During the year 1864 Newman had purchased the site of the old Oxford Workhouse, a valuable plot of ground of about eight acres, and report said that a handsome Roman church was to be built there. Pusey wrote in great distress to Copeland as to one who saw more of Newman than he did himself and pointed out the consequence of this plan, if it was carried out.

E. B. P. TO REV. W. J. COPELAND.

Christ Church, Oxford [November 6, 1864].
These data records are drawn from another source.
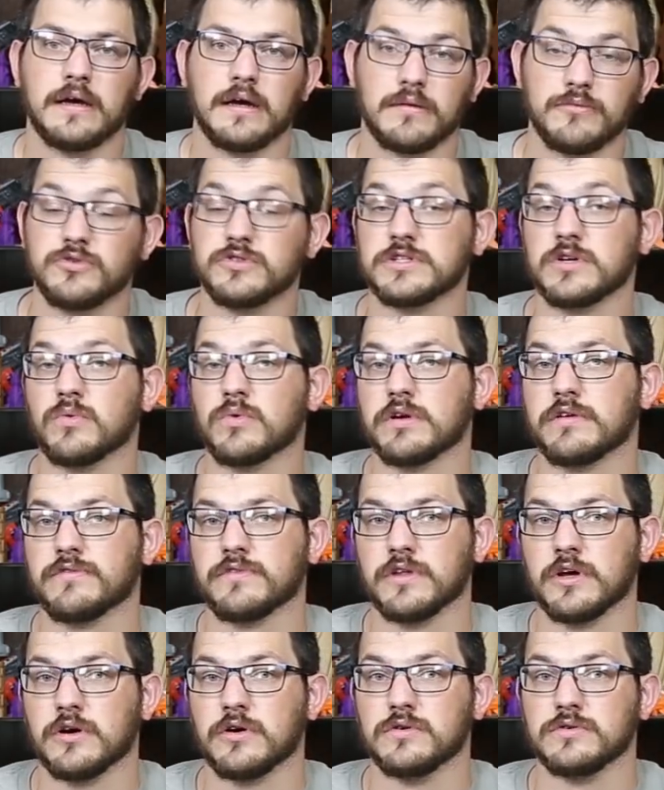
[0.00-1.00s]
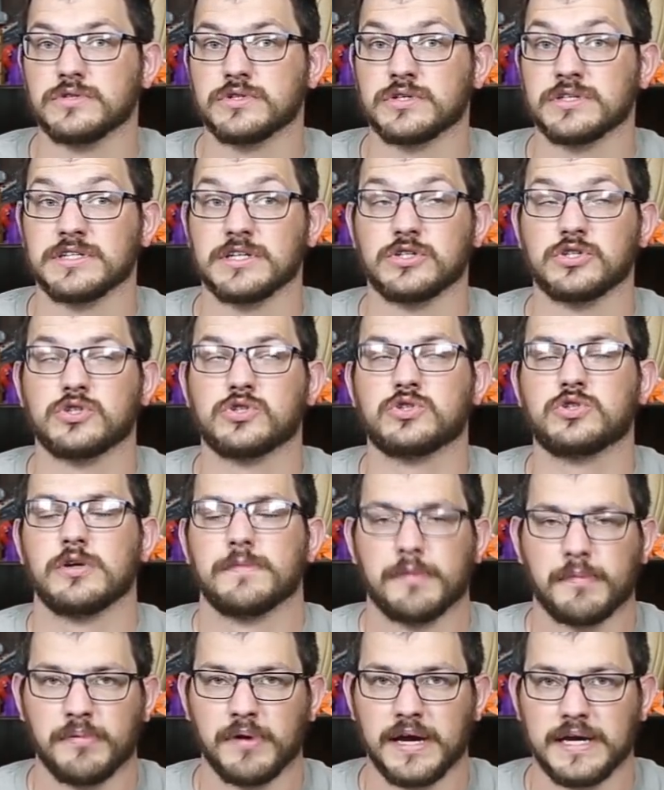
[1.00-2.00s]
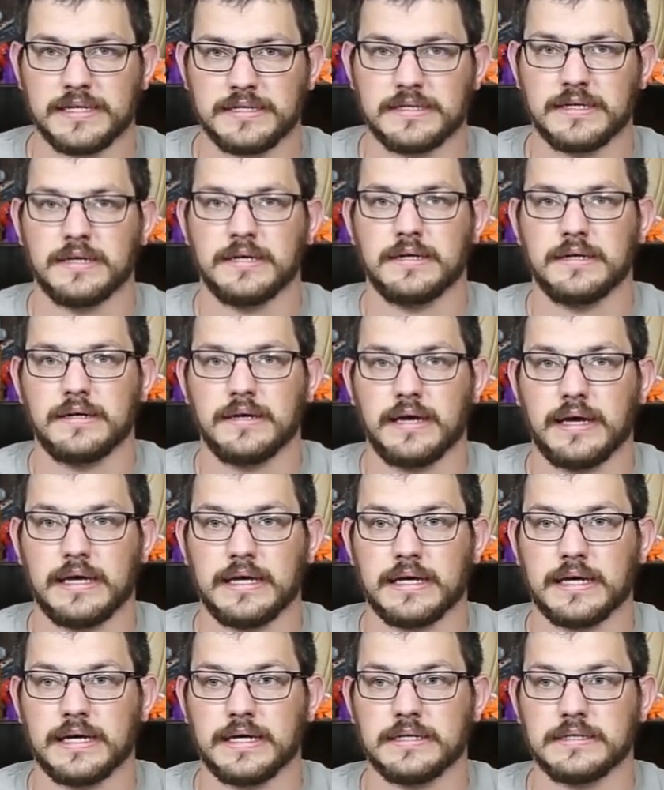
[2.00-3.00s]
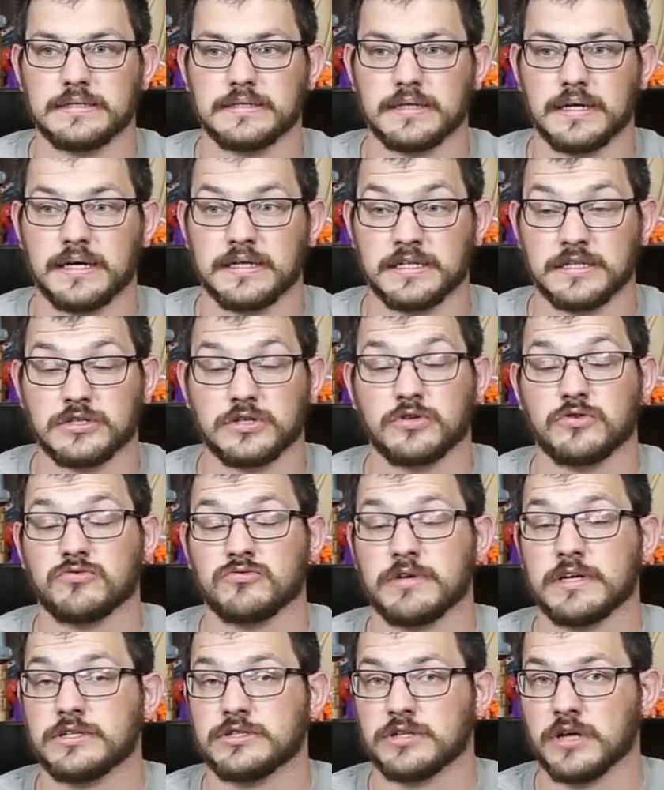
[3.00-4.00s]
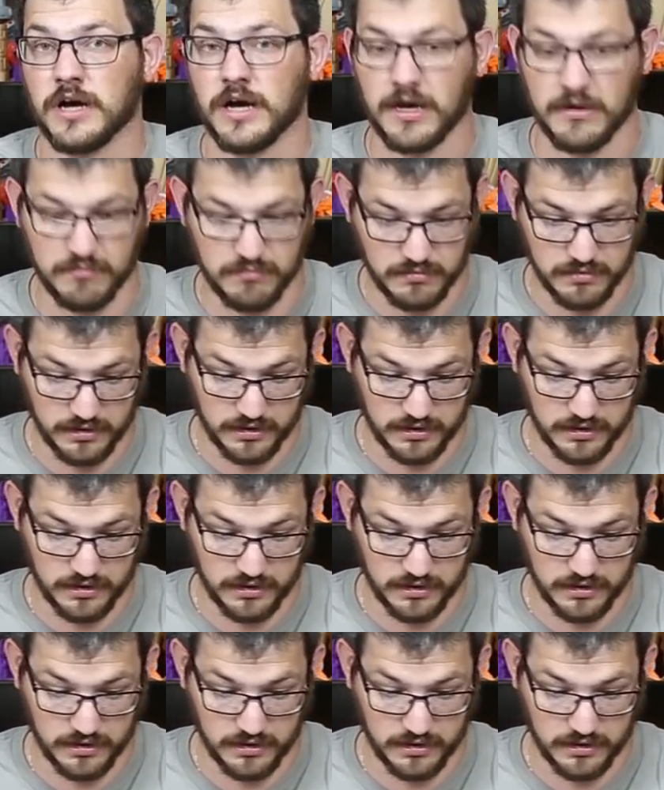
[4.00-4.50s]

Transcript: I'm using one of those because it's super bright and does a great job.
...     From the R. C. point of view, I have marvelled at the for–bearance, that something of this kind was not done before. It is, of course, a declaration of war against the High Church party. For there are next to no Roman Catholics here. It can only be directed to win our young men. If the annihilation of the English Church is to be [the] stepping-stone for Rome to recover England, this would be tangible. It would be Monsignor Manning' s policy. Now we are happily without any controversy except with the unbelievers. The Evangelicals somehow never took root here. The antagonism to the Tractarians has ceased, because men see that we are fighting against the common foe. Controversy against  'Popery'  as [well as] Trac–tarianism is over. But a R. C. establishment (of whatever nature, for I know not what is intended) would revive all the Ultra-Protestant antagonism, necessarily. For if they are on the aggressive, people must take the defensive, and will probably take the offensive also.

Our people will be sickened as you were; and so Oxford would be again left to those who have no sympathy with the R. C.s, and who will be forced into antagonism with them. A High Church body there always will be, while the Prayer Book remains: but, of course, what–ever makes Ultra-Protestantism rampant and weakens the High Church emperils the Prayer Book. I believe. that, all over the country; the High Church is stronger than even in those outwardly flourishing days, but I dread the confusion into which Oxford would be thrown. The  'Liberals,'  those of the laymen who believe nothing, are triumphing already at the prospect. They find themselves pressed by us, and so are glad of the diversion.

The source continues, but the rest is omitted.